Implementation of Wu Manber Algorithm?

Last Updated : 10 Jan, 2023

What is Wu- Manber Algorithm?

The Wu-Manber algorithm is a string-matching algorithm that is used to efficiently search for patterns in a body of text. It is a hybrid algorithm that combines the strengths of the Boyer-Moore and Knuth-Morris-Pratt algorithms to provide fast and accurate pattern matching.

Illustration:

Example: s = “the quick brown fox jumps over the lazy dog” pattern = “brown”:

Step 1: Divide the pattern into two subpatterns let’s say “br” and “own“.

Step 2: Next step includes calculating hash values for each subpattern formed in step 1.

Step 3: Start iterating in s from the first character.

Step 4: If one subpattern matches the substring in s like “br” matches “brown” substring in s.

Step 5: Then will check, whether the whole pattern is matching that substring or not.

Step 6: The whole pattern is matching the substring found in string s. It will return the index of the substring indicating pattern matched.
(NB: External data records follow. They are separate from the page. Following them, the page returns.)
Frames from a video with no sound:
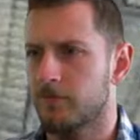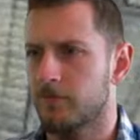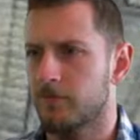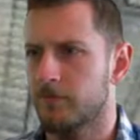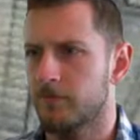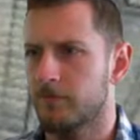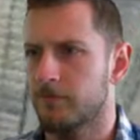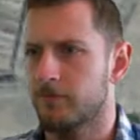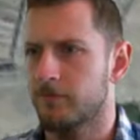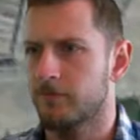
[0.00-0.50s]

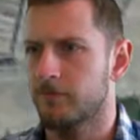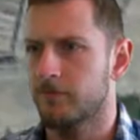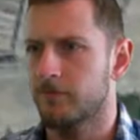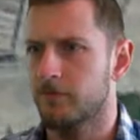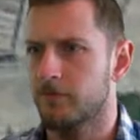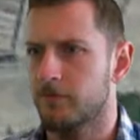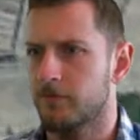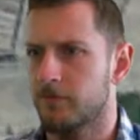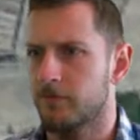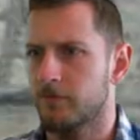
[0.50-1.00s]

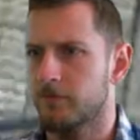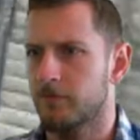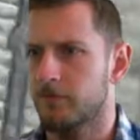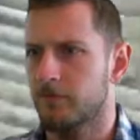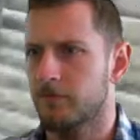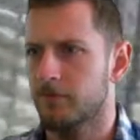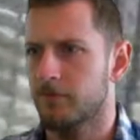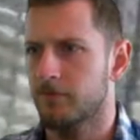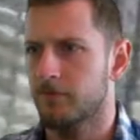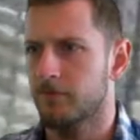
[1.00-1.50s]

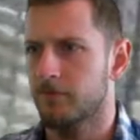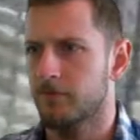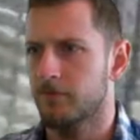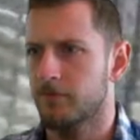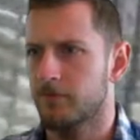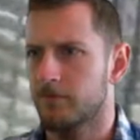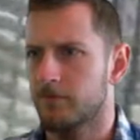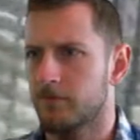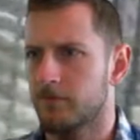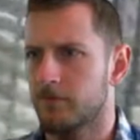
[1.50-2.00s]

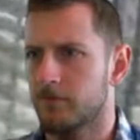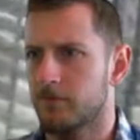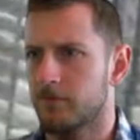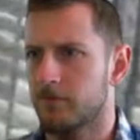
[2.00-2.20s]
[no speech]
Step 7: If let’s say it doesn’t match, it will search for another substring in s. If not found return “no match was found”.

Steps involved in Wu-Manber Algorithm:

Create a hash table that maps each possible substring of the pattern to the positions in the pattern where that substring appears.
This hash table is used to quickly identify the potential starting positions of the pattern in the text.
Iterate through the text and compare each character to the corresponding character in the pattern.
- If the characters match, you can move to the next character and continue the comparison.
- If the characters do not match, you can use the hash table to determine the maximum number of characters that can be skipped before the next potential starting position of the pattern.
This allows the algorithm to quickly skip over large sections of the text without missing any potential matches.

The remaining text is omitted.